To this end, the Kenya Wildlife Service has announced plans to establish a $7.9-million radio surveillance network aimed at thwarting illegal poaching.
According to a UN report released in 2014, between 20,000 and 50,000 elephants are poached each year in Africa, fueling an illegal ivory trade estimated to be worth some $213 billion annually.
Speaking to Anadolu Agency, Wildlife Service spokesman Paul Udoto said the new radio surveillance network would be rolled out in three of Kenya’s main conservation areas.
“It’s being implemented in three out of eight conservation areas. It [the network] has data capacity in facilitating communications between the head office and rangers in the field in terms of monitoring and tracking poachers,” Udoto said.
The new system, he noted, would streamline communications between the Wildlife Service and other relevant parties tasked with fighting poachers.
“The new system will reduce cases of poaching in Kenya,” Udoto asserted. “We also have programs in place by which our rangers are receiving special training.”
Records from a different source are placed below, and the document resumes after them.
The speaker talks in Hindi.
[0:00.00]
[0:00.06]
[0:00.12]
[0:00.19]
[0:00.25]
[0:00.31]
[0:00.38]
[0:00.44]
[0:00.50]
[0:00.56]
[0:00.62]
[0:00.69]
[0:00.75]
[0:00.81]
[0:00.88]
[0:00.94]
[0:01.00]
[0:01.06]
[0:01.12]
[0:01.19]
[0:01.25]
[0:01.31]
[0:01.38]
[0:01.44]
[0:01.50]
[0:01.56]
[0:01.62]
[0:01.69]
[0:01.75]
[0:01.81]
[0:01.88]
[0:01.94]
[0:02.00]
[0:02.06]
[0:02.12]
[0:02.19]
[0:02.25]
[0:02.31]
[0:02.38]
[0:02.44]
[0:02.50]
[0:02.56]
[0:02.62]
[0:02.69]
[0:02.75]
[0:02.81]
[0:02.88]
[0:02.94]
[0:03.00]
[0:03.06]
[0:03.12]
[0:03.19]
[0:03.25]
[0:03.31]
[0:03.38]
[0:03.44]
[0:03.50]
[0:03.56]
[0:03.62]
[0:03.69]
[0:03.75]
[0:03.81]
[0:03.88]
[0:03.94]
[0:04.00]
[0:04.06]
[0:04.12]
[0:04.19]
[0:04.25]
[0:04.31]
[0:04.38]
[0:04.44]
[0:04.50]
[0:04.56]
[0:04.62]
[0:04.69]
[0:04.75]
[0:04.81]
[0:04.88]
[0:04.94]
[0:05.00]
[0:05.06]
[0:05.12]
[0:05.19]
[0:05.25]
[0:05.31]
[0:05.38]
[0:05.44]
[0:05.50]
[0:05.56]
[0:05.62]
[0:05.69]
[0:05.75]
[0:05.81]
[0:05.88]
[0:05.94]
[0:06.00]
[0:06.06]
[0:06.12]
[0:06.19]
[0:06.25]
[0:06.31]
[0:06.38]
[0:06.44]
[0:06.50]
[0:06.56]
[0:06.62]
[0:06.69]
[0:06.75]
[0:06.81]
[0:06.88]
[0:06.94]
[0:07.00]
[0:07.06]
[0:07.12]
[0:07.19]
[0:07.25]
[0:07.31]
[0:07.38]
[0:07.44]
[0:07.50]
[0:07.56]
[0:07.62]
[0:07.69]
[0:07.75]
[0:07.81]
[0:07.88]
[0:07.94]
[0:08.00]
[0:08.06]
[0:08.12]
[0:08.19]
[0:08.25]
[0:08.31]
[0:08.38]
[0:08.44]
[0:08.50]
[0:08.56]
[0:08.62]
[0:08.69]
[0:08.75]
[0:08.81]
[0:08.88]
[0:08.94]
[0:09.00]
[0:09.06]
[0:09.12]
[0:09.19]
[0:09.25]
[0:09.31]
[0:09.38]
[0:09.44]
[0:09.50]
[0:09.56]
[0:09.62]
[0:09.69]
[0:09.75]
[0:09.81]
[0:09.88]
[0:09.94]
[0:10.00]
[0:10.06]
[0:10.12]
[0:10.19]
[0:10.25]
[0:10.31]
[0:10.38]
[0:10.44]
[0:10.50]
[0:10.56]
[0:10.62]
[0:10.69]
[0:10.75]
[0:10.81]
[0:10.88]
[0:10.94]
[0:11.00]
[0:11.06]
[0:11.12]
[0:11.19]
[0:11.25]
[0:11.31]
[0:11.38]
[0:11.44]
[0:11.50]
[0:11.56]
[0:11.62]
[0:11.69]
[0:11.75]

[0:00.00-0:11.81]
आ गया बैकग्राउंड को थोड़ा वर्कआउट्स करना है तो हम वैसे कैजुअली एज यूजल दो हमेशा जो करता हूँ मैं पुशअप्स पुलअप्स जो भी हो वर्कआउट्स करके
The new anti-poaching radio surveillance network, he explained, “is part of an array of new measures aimed at tackling the scourge of poaching”.
He went on to stress that the Wildlife Service was “very hopeful that – coupled with the punitive law – we will be able to stop poaching in the country”.
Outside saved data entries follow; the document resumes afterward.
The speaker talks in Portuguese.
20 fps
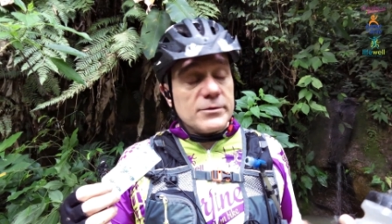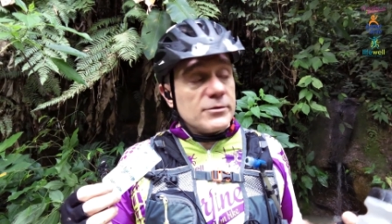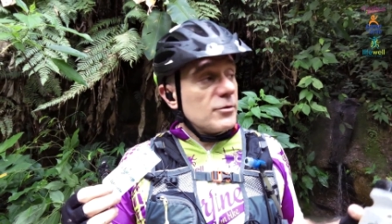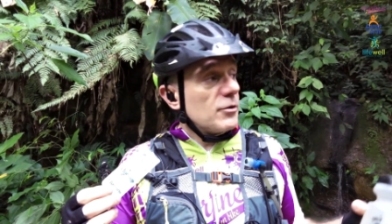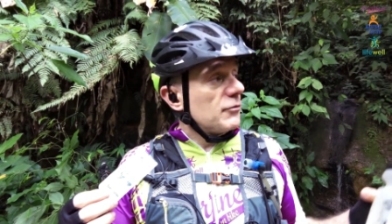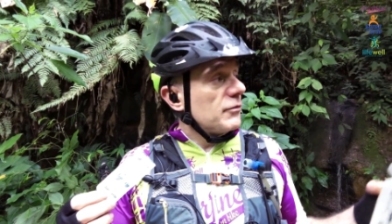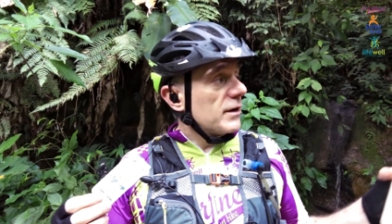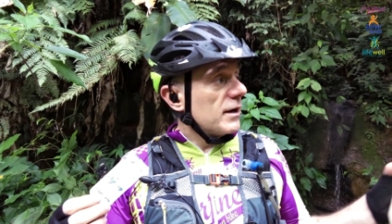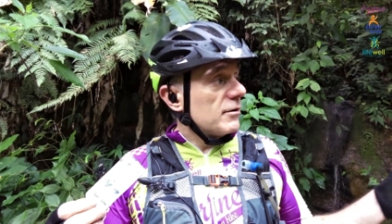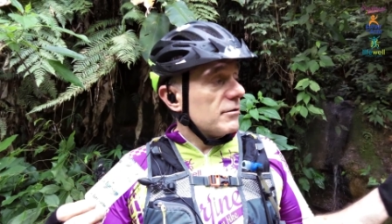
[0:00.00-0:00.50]

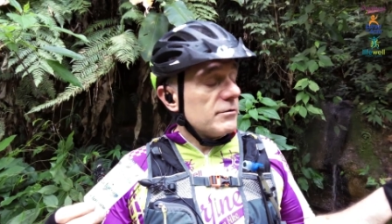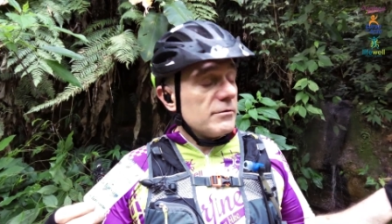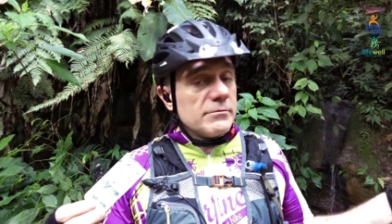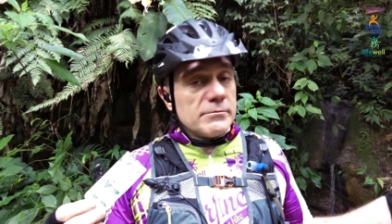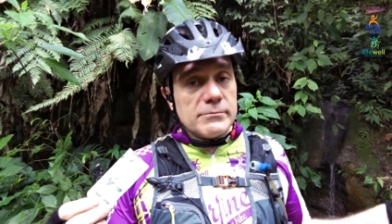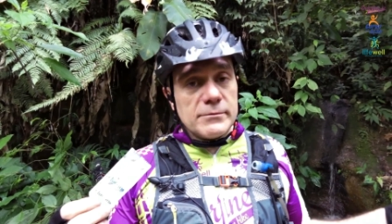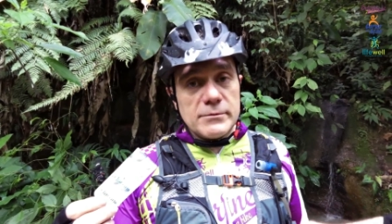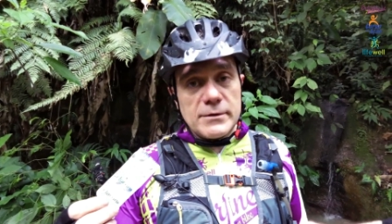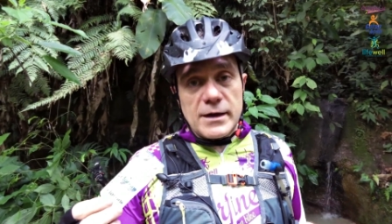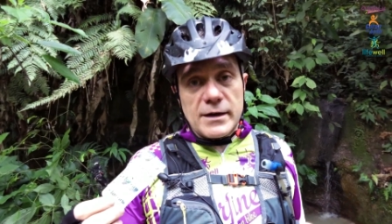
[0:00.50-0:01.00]
sofrer
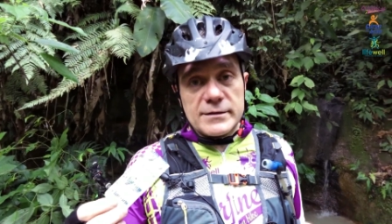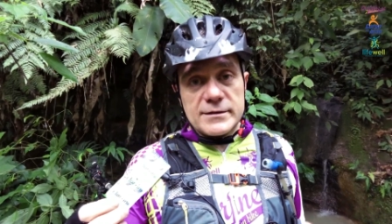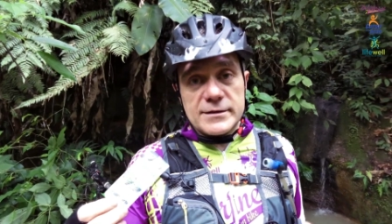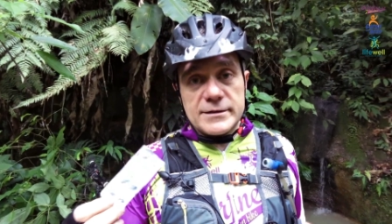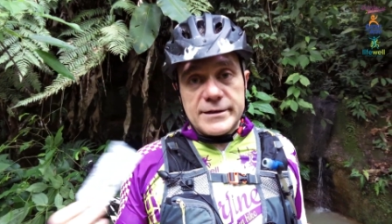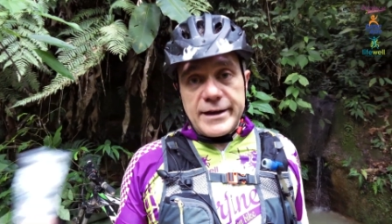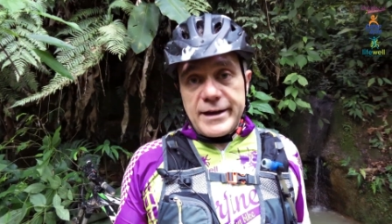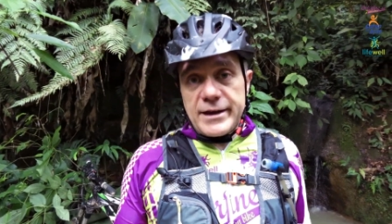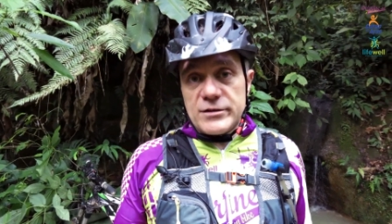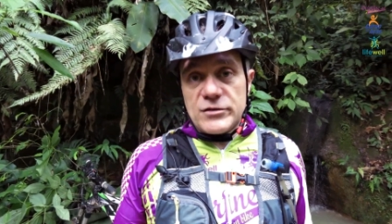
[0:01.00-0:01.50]
um
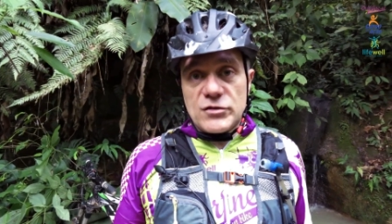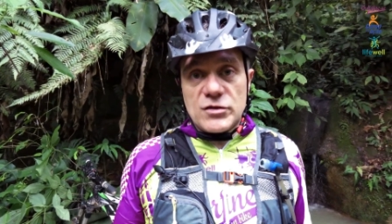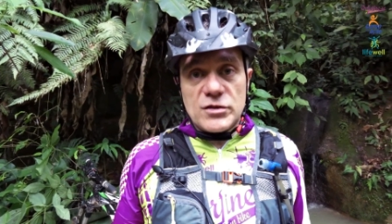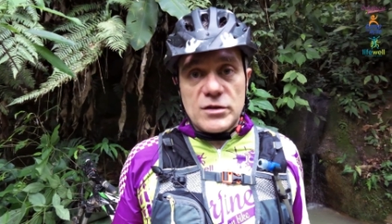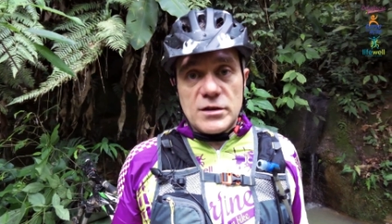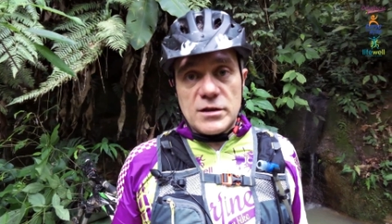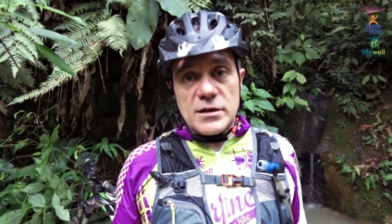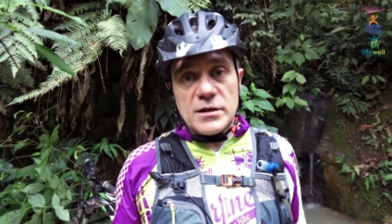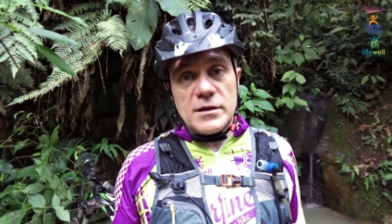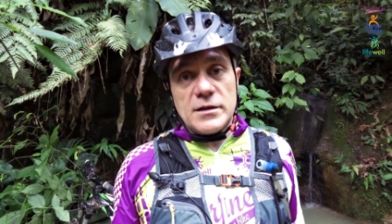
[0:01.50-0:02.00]
acidente
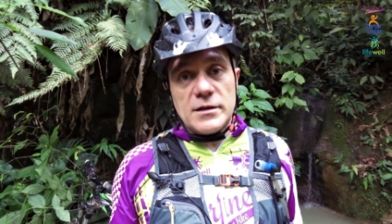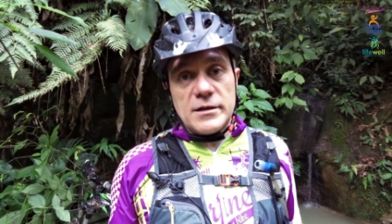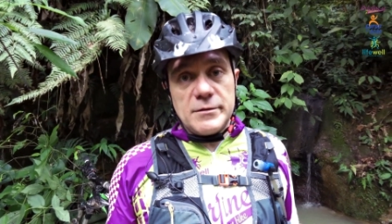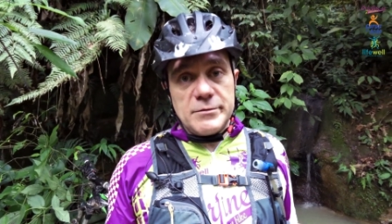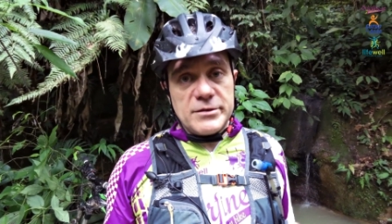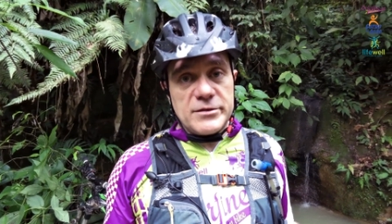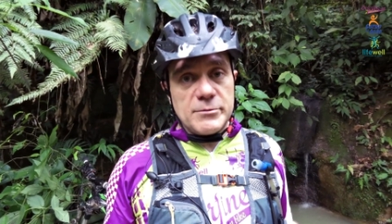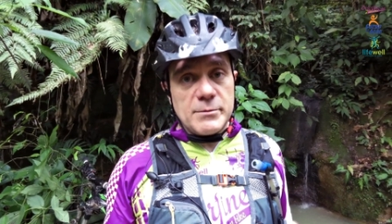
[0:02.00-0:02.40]
e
Udoto added that, with the new system in place, Kenya was also in a much better position to fight illegal wildlife trafficking.
In a symbolic gesture to mark World Wildlife Day on March 3, President Uhuru Kenyatta set fire to 15 tons of ivory that had been seized from poachers by the Kenyan authorities since 2010.
According to the Kenya Wildlife Service, the number of elephants killed each year in the country has increased steadily since 2011, when 289 elephants were illegally poached.
A similar increase has also been seen in terms of the number of the country’s rhinos poached each year, according to the Wildlife Service.
Last year, the UN released a report suggesting that the poaching and trafficking of wildlife may be used to fund criminal activities in Africa, noting that Kenya’s Port of Mombasa represented a major transit route for illegal wildlife products.